---------- Input

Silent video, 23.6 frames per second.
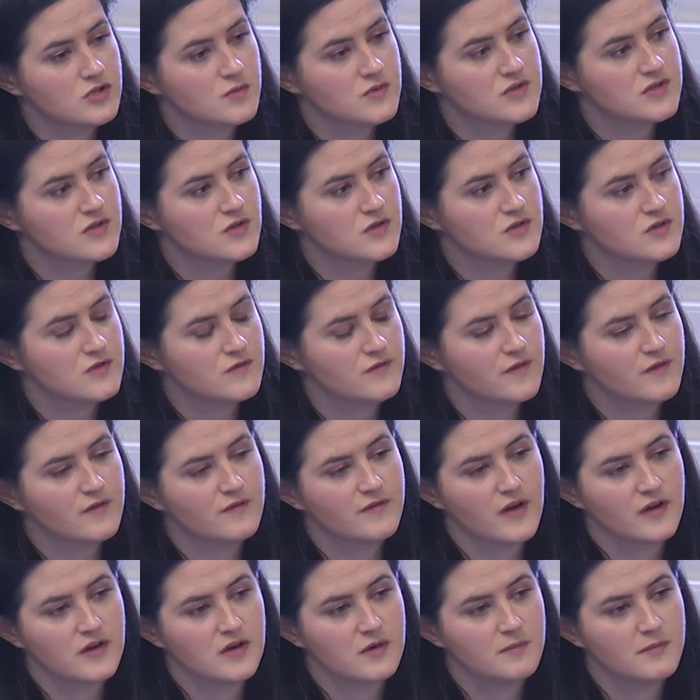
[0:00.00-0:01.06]
it was also for
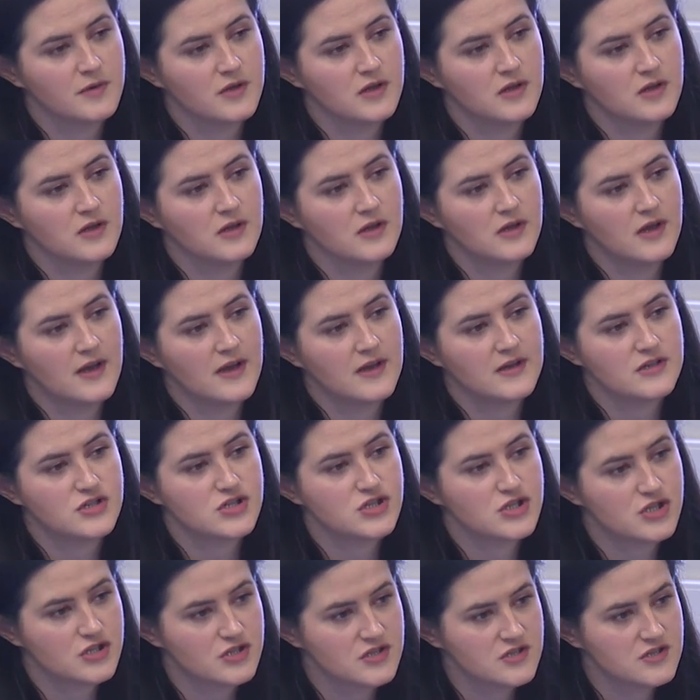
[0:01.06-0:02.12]
vulnerable uh,
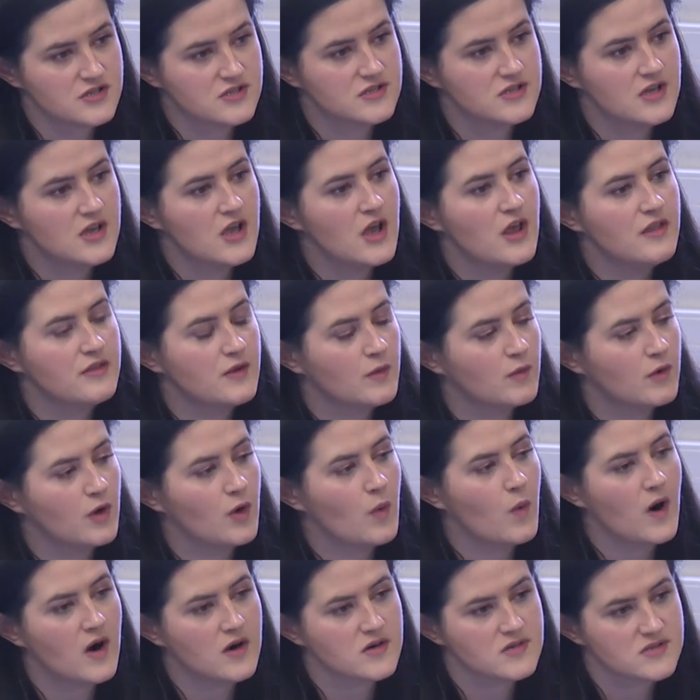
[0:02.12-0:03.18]
students yes. that
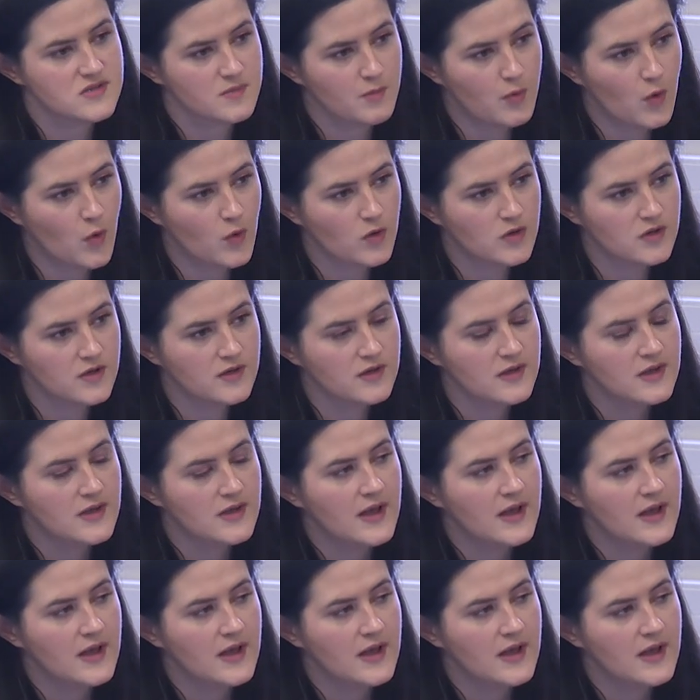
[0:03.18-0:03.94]
require support.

--------------------

Your instructions: The data should be printed again unchanged; leave its pictures out.

Task output:
Silent video, 23.6 frames per second.
[0:00.00-0:01.06]
it was also for
[0:01.06-0:02.12]
vulnerable uh,
[0:02.12-0:03.18]
students yes. that
[0:03.18-0:03.94]
require support.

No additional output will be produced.